Exercise aim. Print the data below exactly, but only the lines from the one containing "[0:08.10-0:09.00]" down to the one containing "[0.00-0.90s]", inclusive.

»»

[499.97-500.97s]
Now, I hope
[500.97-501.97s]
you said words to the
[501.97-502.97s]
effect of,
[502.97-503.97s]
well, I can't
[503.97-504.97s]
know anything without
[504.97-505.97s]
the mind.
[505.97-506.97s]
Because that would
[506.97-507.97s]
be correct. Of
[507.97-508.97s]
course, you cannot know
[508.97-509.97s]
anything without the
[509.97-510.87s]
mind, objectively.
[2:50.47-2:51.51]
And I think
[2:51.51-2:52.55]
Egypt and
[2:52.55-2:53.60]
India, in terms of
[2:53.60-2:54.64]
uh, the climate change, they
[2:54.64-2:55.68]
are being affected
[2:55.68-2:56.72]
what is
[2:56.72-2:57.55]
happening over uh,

««
»»

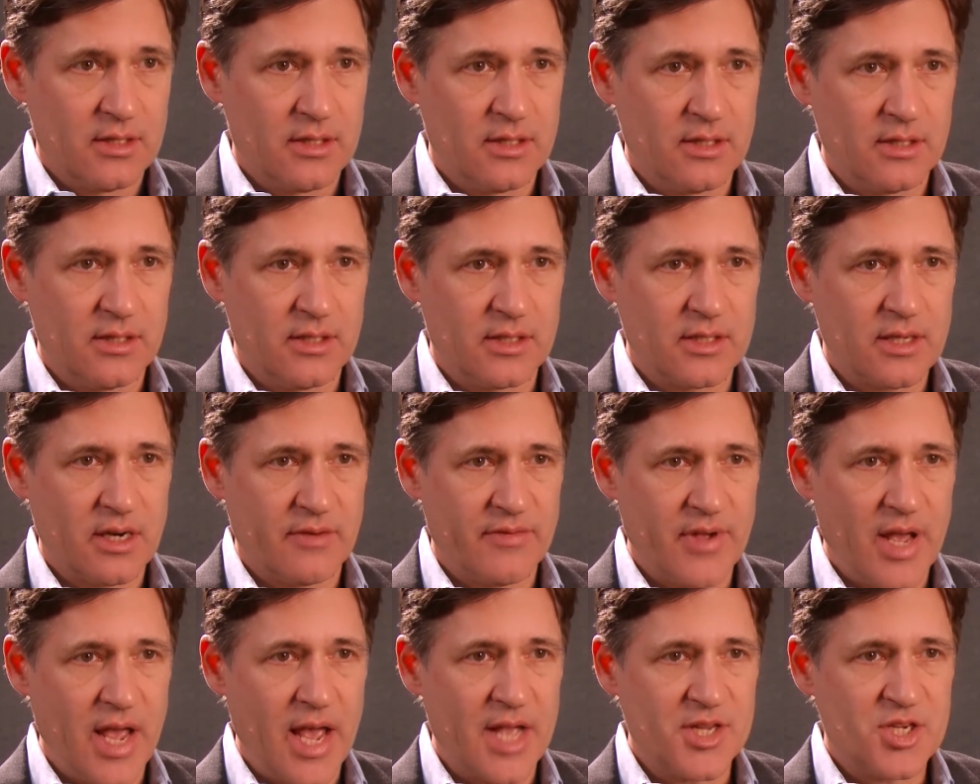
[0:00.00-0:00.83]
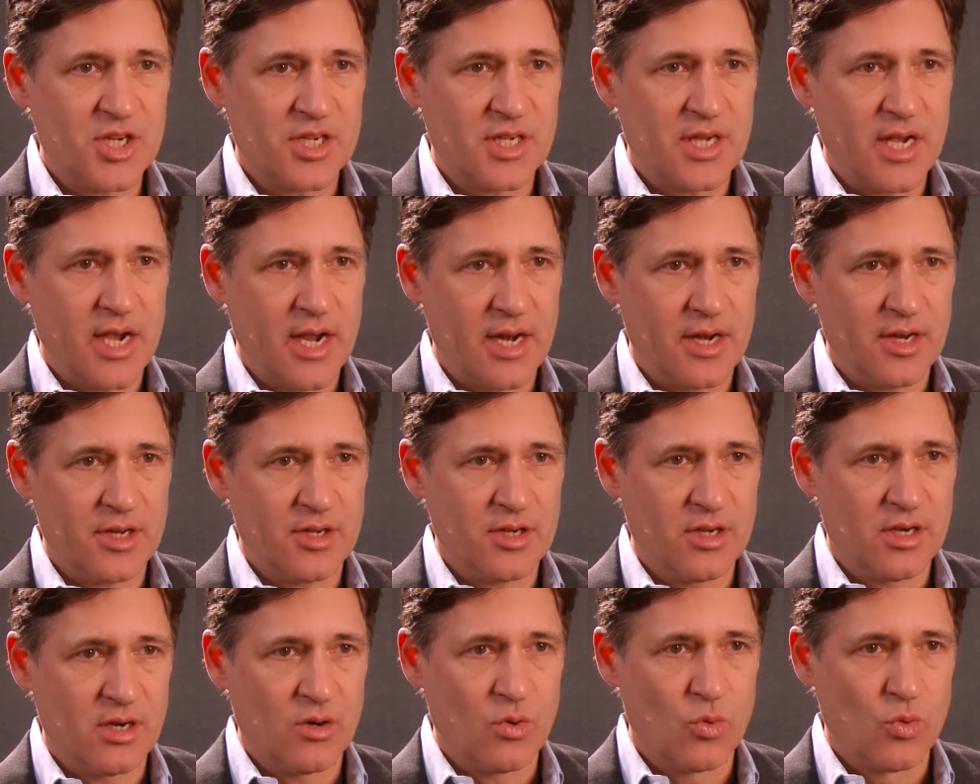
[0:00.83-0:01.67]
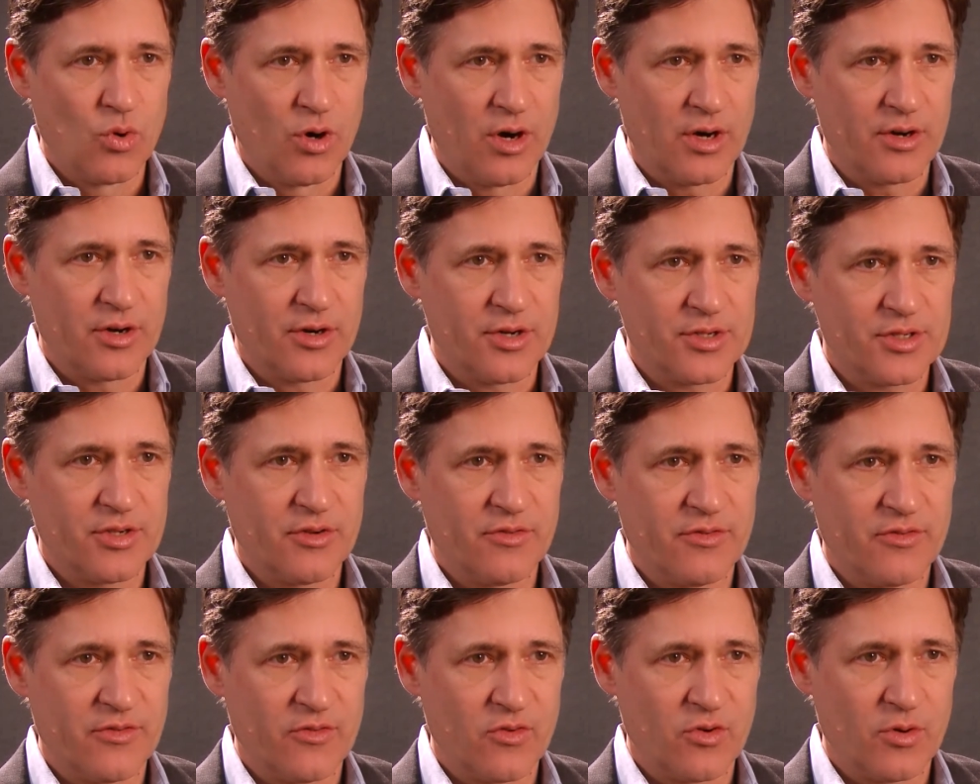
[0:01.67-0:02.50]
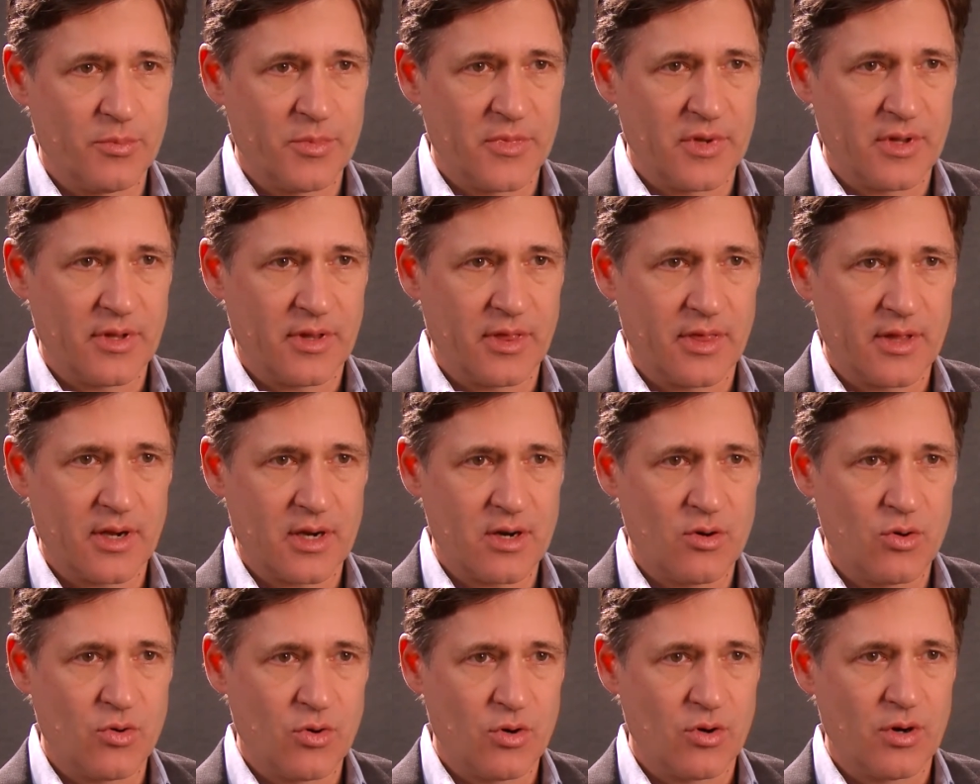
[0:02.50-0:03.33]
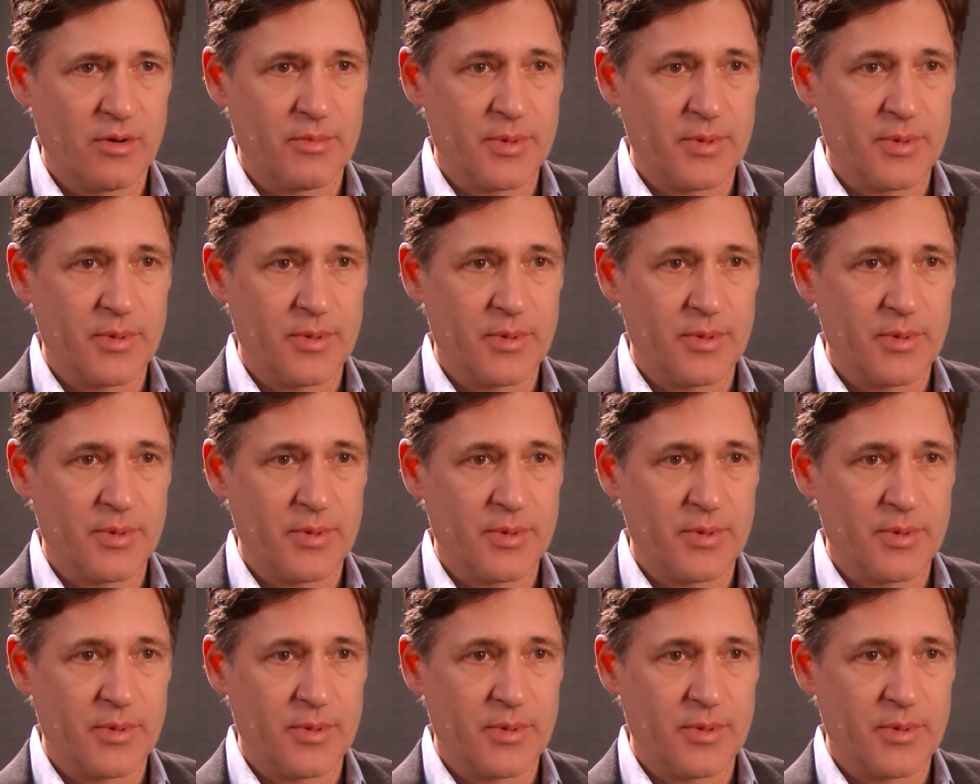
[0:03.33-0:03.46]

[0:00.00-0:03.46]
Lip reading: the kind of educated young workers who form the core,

««
»»

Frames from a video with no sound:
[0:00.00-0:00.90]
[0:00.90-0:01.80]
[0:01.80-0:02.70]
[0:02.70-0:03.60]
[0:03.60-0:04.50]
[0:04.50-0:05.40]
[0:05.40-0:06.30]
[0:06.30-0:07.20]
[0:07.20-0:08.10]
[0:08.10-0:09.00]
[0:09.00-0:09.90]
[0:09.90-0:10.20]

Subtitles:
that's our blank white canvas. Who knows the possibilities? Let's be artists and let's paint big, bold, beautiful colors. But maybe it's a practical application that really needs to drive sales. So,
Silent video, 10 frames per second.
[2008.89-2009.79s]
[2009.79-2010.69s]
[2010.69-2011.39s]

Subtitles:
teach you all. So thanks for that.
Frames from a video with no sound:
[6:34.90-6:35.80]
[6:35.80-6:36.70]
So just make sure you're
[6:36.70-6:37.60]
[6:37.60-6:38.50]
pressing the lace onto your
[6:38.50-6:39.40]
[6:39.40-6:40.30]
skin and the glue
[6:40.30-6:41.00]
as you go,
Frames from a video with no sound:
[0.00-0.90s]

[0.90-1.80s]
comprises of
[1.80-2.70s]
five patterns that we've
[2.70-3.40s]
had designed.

««

Solution to the exercise.
[0:08.10-0:09.00]
[0:09.00-0:09.90]
[0:09.90-0:10.20]

Subtitles:
that's our blank white canvas. Who knows the possibilities? Let's be artists and let's paint big, bold, beautiful colors. But maybe it's a practical application that really needs to drive sales. So,
Silent video, 10 frames per second.
[2008.89-2009.79s]
[2009.79-2010.69s]
[2010.69-2011.39s]

Subtitles:
teach you all. So thanks for that.
Frames from a video with no sound:
[6:34.90-6:35.80]
[6:35.80-6:36.70]
So just make sure you're
[6:36.70-6:37.60]
[6:37.60-6:38.50]
pressing the lace onto your
[6:38.50-6:39.40]
[6:39.40-6:40.30]
skin and the glue
[6:40.30-6:41.00]
as you go,
Frames from a video with no sound:
[0.00-0.90s]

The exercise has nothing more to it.